■ YOUR INSTRUCTIONS ■
Each entry must be restated word for word.

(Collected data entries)

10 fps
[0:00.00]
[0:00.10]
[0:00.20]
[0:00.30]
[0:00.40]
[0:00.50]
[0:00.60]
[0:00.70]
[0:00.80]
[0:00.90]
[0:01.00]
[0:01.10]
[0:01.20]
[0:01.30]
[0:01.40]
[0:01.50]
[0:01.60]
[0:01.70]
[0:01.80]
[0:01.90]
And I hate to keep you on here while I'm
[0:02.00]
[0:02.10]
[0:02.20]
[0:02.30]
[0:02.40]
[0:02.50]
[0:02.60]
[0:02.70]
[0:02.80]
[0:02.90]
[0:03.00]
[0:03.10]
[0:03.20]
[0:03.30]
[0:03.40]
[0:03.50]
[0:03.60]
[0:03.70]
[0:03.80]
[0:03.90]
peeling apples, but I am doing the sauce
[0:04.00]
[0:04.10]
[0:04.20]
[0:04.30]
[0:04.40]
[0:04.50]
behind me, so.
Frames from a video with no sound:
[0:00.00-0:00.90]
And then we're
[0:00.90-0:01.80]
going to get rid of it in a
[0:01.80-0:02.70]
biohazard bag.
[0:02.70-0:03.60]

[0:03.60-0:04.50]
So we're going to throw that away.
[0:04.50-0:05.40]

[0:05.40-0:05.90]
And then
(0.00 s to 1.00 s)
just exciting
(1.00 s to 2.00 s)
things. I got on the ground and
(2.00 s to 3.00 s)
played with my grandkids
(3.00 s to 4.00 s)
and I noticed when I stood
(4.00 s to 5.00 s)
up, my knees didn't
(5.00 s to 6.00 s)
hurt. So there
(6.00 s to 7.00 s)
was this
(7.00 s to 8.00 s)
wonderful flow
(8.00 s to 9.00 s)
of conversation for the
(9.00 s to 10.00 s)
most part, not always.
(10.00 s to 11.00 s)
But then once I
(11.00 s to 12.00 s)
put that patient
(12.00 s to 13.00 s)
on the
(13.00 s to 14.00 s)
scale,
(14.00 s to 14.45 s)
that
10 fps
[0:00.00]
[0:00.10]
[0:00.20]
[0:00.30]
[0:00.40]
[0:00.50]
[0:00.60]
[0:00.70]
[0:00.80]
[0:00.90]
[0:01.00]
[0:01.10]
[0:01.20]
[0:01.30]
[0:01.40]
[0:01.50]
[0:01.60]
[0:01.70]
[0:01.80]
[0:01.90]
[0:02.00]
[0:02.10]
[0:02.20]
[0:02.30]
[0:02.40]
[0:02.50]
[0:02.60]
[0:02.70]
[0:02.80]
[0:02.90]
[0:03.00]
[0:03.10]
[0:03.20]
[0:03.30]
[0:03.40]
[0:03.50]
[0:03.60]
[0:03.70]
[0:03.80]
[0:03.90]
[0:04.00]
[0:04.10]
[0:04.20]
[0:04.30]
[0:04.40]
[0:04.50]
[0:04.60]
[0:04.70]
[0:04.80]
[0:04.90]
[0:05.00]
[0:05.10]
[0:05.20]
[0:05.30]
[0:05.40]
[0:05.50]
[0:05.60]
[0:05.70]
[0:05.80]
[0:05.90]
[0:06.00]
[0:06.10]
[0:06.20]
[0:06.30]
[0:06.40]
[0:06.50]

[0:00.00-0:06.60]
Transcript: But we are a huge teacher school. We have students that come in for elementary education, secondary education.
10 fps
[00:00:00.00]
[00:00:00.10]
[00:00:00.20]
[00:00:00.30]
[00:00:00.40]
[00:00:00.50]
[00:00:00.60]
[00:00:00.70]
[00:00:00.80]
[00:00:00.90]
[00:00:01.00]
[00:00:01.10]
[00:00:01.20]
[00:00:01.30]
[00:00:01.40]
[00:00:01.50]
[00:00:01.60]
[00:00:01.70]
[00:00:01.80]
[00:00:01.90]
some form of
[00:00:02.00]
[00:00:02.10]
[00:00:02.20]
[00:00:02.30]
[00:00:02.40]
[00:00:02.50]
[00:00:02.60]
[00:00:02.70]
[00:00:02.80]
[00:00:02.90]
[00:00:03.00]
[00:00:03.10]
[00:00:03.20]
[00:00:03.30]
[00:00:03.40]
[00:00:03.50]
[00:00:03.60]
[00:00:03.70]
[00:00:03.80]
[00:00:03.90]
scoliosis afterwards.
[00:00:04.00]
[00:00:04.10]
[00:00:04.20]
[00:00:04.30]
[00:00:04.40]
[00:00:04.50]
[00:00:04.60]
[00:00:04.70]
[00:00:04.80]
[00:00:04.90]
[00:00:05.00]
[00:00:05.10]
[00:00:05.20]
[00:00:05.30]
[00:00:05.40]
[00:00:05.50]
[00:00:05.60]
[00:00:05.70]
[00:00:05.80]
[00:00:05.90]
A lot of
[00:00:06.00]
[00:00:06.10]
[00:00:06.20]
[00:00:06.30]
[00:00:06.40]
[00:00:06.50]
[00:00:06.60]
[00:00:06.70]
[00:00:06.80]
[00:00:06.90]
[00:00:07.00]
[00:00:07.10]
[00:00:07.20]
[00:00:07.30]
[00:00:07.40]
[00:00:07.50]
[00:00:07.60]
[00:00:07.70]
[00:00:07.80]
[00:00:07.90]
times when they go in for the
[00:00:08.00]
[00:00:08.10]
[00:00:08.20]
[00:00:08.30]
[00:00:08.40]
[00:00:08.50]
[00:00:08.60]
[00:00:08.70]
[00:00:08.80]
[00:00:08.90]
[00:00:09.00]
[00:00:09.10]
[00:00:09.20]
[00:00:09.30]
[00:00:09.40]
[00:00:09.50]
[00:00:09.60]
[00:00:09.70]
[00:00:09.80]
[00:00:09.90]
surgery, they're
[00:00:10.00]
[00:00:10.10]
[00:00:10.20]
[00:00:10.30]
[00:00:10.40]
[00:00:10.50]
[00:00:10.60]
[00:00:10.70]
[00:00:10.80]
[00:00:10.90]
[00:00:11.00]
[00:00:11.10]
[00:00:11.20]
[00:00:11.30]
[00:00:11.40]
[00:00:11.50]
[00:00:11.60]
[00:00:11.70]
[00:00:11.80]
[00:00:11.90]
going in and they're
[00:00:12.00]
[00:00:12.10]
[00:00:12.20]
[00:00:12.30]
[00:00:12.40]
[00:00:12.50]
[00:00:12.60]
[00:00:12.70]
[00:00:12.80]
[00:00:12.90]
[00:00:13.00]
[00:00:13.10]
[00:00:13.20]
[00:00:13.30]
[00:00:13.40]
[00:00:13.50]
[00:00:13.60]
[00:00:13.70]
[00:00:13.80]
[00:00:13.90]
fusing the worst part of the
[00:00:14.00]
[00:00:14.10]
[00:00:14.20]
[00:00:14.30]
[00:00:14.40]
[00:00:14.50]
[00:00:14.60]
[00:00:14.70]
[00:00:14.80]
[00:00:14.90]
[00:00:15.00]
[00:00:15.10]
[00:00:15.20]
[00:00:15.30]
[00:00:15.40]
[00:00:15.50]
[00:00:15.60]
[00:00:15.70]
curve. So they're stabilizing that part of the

■ PROBLEM SOLUTION ■
10 fps
[0:00.00]
[0:00.10]
[0:00.20]
[0:00.30]
[0:00.40]
[0:00.50]
[0:00.60]
[0:00.70]
[0:00.80]
[0:00.90]
[0:01.00]
[0:01.10]
[0:01.20]
[0:01.30]
[0:01.40]
[0:01.50]
[0:01.60]
[0:01.70]
[0:01.80]
[0:01.90]
And I hate to keep you on here while I'm
[0:02.00]
[0:02.10]
[0:02.20]
[0:02.30]
[0:02.40]
[0:02.50]
[0:02.60]
[0:02.70]
[0:02.80]
[0:02.90]
[0:03.00]
[0:03.10]
[0:03.20]
[0:03.30]
[0:03.40]
[0:03.50]
[0:03.60]
[0:03.70]
[0:03.80]
[0:03.90]
peeling apples, but I am doing the sauce
[0:04.00]
[0:04.10]
[0:04.20]
[0:04.30]
[0:04.40]
[0:04.50]
behind me, so.
Frames from a video with no sound:
[0:00.00-0:00.90]
And then we're
[0:00.90-0:01.80]
going to get rid of it in a
[0:01.80-0:02.70]
biohazard bag.
[0:02.70-0:03.60]

[0:03.60-0:04.50]
So we're going to throw that away.
[0:04.50-0:05.40]

[0:05.40-0:05.90]
And then
(0.00 s to 1.00 s)
just exciting
(1.00 s to 2.00 s)
things. I got on the ground and
(2.00 s to 3.00 s)
played with my grandkids
(3.00 s to 4.00 s)
and I noticed when I stood
(4.00 s to 5.00 s)
up, my knees didn't
(5.00 s to 6.00 s)
hurt. So there
(6.00 s to 7.00 s)
was this
(7.00 s to 8.00 s)
wonderful flow
(8.00 s to 9.00 s)
of conversation for the
(9.00 s to 10.00 s)
most part, not always.
(10.00 s to 11.00 s)
But then once I
(11.00 s to 12.00 s)
put that patient
(12.00 s to 13.00 s)
on the
(13.00 s to 14.00 s)
scale,
(14.00 s to 14.45 s)
that
10 fps
[0:00.00]
[0:00.10]
[0:00.20]
[0:00.30]
[0:00.40]
[0:00.50]
[0:00.60]
[0:00.70]
[0:00.80]
[0:00.90]
[0:01.00]
[0:01.10]
[0:01.20]
[0:01.30]
[0:01.40]
[0:01.50]
[0:01.60]
[0:01.70]
[0:01.80]
[0:01.90]
[0:02.00]
[0:02.10]
[0:02.20]
[0:02.30]
[0:02.40]
[0:02.50]
[0:02.60]
[0:02.70]
[0:02.80]
[0:02.90]
[0:03.00]
[0:03.10]
[0:03.20]
[0:03.30]
[0:03.40]
[0:03.50]
[0:03.60]
[0:03.70]
[0:03.80]
[0:03.90]
[0:04.00]
[0:04.10]
[0:04.20]
[0:04.30]
[0:04.40]
[0:04.50]
[0:04.60]
[0:04.70]
[0:04.80]
[0:04.90]
[0:05.00]
[0:05.10]
[0:05.20]
[0:05.30]
[0:05.40]
[0:05.50]
[0:05.60]
[0:05.70]
[0:05.80]
[0:05.90]
[0:06.00]
[0:06.10]
[0:06.20]
[0:06.30]
[0:06.40]
[0:06.50]

[0:00.00-0:06.60]
Transcript: But we are a huge teacher school. We have students that come in for elementary education, secondary education.
10 fps
[00:00:00.00]
[00:00:00.10]
[00:00:00.20]
[00:00:00.30]
[00:00:00.40]
[00:00:00.50]
[00:00:00.60]
[00:00:00.70]
[00:00:00.80]
[00:00:00.90]
[00:00:01.00]
[00:00:01.10]
[00:00:01.20]
[00:00:01.30]
[00:00:01.40]
[00:00:01.50]
[00:00:01.60]
[00:00:01.70]
[00:00:01.80]
[00:00:01.90]
some form of
[00:00:02.00]
[00:00:02.10]
[00:00:02.20]
[00:00:02.30]
[00:00:02.40]
[00:00:02.50]
[00:00:02.60]
[00:00:02.70]
[00:00:02.80]
[00:00:02.90]
[00:00:03.00]
[00:00:03.10]
[00:00:03.20]
[00:00:03.30]
[00:00:03.40]
[00:00:03.50]
[00:00:03.60]
[00:00:03.70]
[00:00:03.80]
[00:00:03.90]
scoliosis afterwards.
[00:00:04.00]
[00:00:04.10]
[00:00:04.20]
[00:00:04.30]
[00:00:04.40]
[00:00:04.50]
[00:00:04.60]
[00:00:04.70]
[00:00:04.80]
[00:00:04.90]
[00:00:05.00]
[00:00:05.10]
[00:00:05.20]
[00:00:05.30]
[00:00:05.40]
[00:00:05.50]
[00:00:05.60]
[00:00:05.70]
[00:00:05.80]
[00:00:05.90]
A lot of
[00:00:06.00]
[00:00:06.10]
[00:00:06.20]
[00:00:06.30]
[00:00:06.40]
[00:00:06.50]
[00:00:06.60]
[00:00:06.70]
[00:00:06.80]
[00:00:06.90]
[00:00:07.00]
[00:00:07.10]
[00:00:07.20]
[00:00:07.30]
[00:00:07.40]
[00:00:07.50]
[00:00:07.60]
[00:00:07.70]
[00:00:07.80]
[00:00:07.90]
times when they go in for the
[00:00:08.00]
[00:00:08.10]
[00:00:08.20]
[00:00:08.30]
[00:00:08.40]
[00:00:08.50]
[00:00:08.60]
[00:00:08.70]
[00:00:08.80]
[00:00:08.90]
[00:00:09.00]
[00:00:09.10]
[00:00:09.20]
[00:00:09.30]
[00:00:09.40]
[00:00:09.50]
[00:00:09.60]
[00:00:09.70]
[00:00:09.80]
[00:00:09.90]
surgery, they're
[00:00:10.00]
[00:00:10.10]
[00:00:10.20]
[00:00:10.30]
[00:00:10.40]
[00:00:10.50]
[00:00:10.60]
[00:00:10.70]
[00:00:10.80]
[00:00:10.90]
[00:00:11.00]
[00:00:11.10]
[00:00:11.20]
[00:00:11.30]
[00:00:11.40]
[00:00:11.50]
[00:00:11.60]
[00:00:11.70]
[00:00:11.80]
[00:00:11.90]
going in and they're
[00:00:12.00]
[00:00:12.10]
[00:00:12.20]
[00:00:12.30]
[00:00:12.40]
[00:00:12.50]
[00:00:12.60]
[00:00:12.70]
[00:00:12.80]
[00:00:12.90]
[00:00:13.00]
[00:00:13.10]
[00:00:13.20]
[00:00:13.30]
[00:00:13.40]
[00:00:13.50]
[00:00:13.60]
[00:00:13.70]
[00:00:13.80]
[00:00:13.90]
fusing the worst part of the
[00:00:14.00]
[00:00:14.10]
[00:00:14.20]
[00:00:14.30]
[00:00:14.40]
[00:00:14.50]
[00:00:14.60]
[00:00:14.70]
[00:00:14.80]
[00:00:14.90]
[00:00:15.00]
[00:00:15.10]
[00:00:15.20]
[00:00:15.30]
[00:00:15.40]
[00:00:15.50]
[00:00:15.60]
[00:00:15.70]
curve. So they're stabilizing that part of the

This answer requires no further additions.